Robert Nordlander, 1932–2014
The Appleton Post-Crescent, a Wisconsin daily newspaper, called Robert Nordlander, who died at 82 on Dec. 11, 2014, “likely the most prolific letter writer in Post-Crescent history.” In fact, wrote Larry Gallup in a reminiscence about Nordlander, the paper inaugurated a “one letter per month” policy in Bob’s honor.
“With us, Nordlander’s most frequent topic was his atheism, which put him at odds with many of his readers,” Gallup added.
“We first got acquainted with Bob Nordlander as a result of his freethinking letters to the editor to The Capital Times in Madison in the 1970s,” recalls Annie Laurie Gaylor, FFRF co-president. “Bob was one of our earliest members, joining FFRF before we went national in 1978, and was a regular at our earlier conventions held mainly in Wisconsin.”
He was a board member (state representative) of FFRF for many years, and coordinator of FFRF’s Atheist-Freethought Library for the Blind, devoting many hours of volunteer work reading books and issues of Freethought Today.
When the Internet came along, Bob took to it with a nonreligious passion, sending regular emails on religious and freethought topics to a large list of subscribers. “I will miss those daily nuggets in my inbox,” says FFRF co-president Dan Barker.

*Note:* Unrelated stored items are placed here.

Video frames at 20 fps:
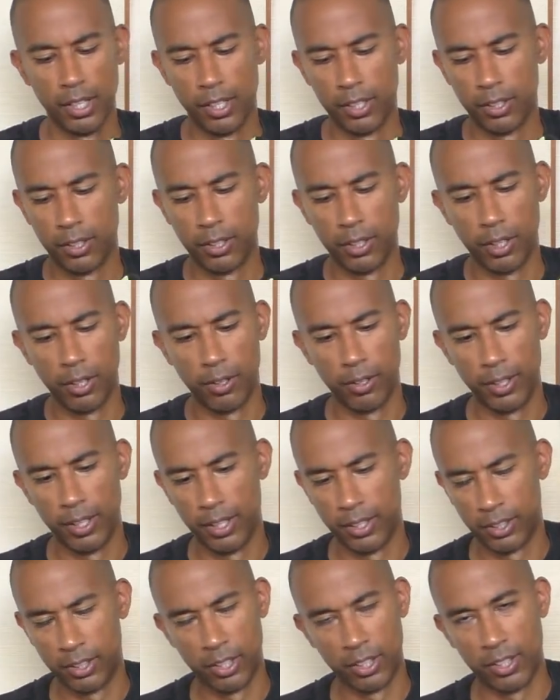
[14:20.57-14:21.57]
So
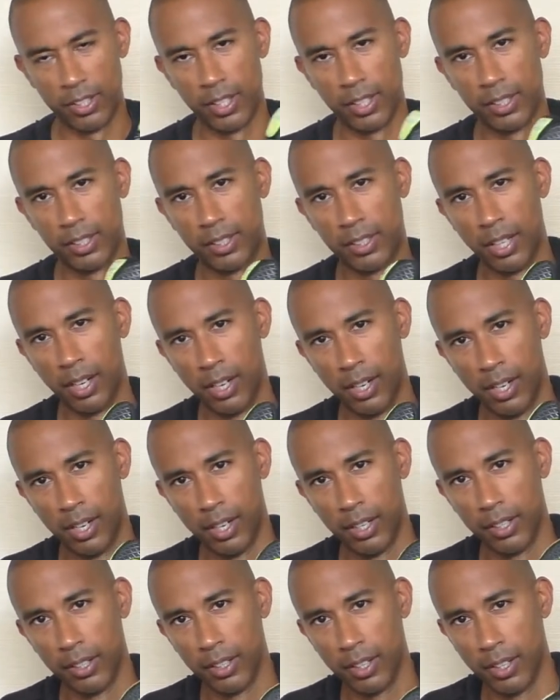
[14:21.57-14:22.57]
it's just a
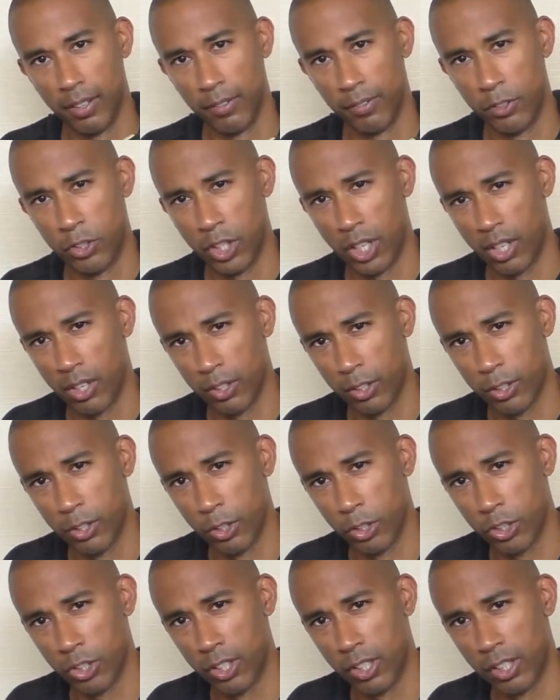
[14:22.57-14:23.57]
ton of gel
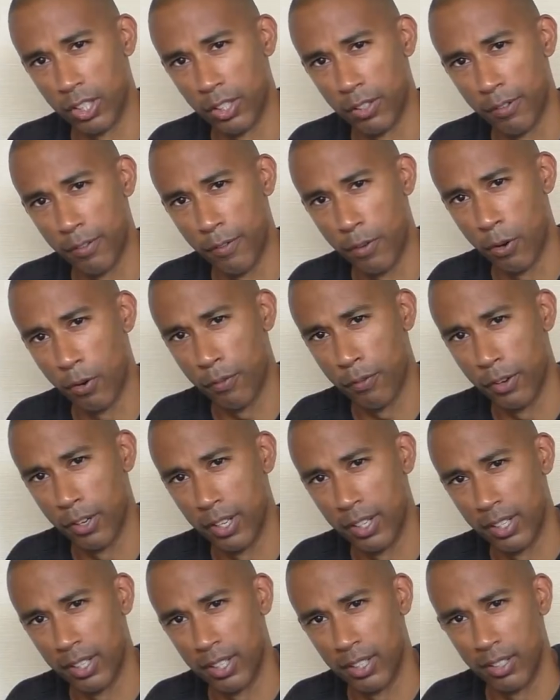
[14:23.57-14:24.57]
cushioning in the forefoot
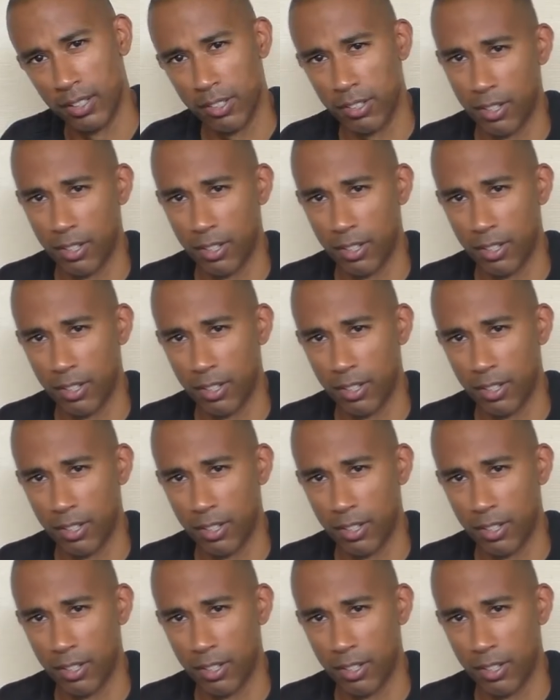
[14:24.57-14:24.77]
and heel.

He was born June 17, 1932, in Neenah, Wis., the only son of Swedish immigrants. He lived in the area all his life. His obituary said his only biological family are cousins living in Sweden. He earned a B.A. in history with minors in political science, Spanish and French at the University of Minnesota and taught English, Spanish, history and French at various schools. He also ran as a Democrat for the state Assembly and on the Socialist-Labor Party ticket for the U.S. Senate and lieutenant governor.
In a “Getting Acquainted” piece published in Freethought Today in March 1984, Bob, a Korean War veteran, noted he served “four inglorious years in the United States Air Force,” where he wrote a history of the USAF flight Test School still in print. Bob was a great debunker of myths, including the myth that there are “no atheists in foxholes.”
He wrote that his first memory of religion was going to church and seeing “a very angry man in the pulpit who really scared the hell out of me.”
A memorial to celebrate his life was held Jan. 17 at the Unitarian Universalist Fellowship in Appleton.
“He’ll be missed by us at FFRF, and his strong network of friends and organizations,” said Gaylor.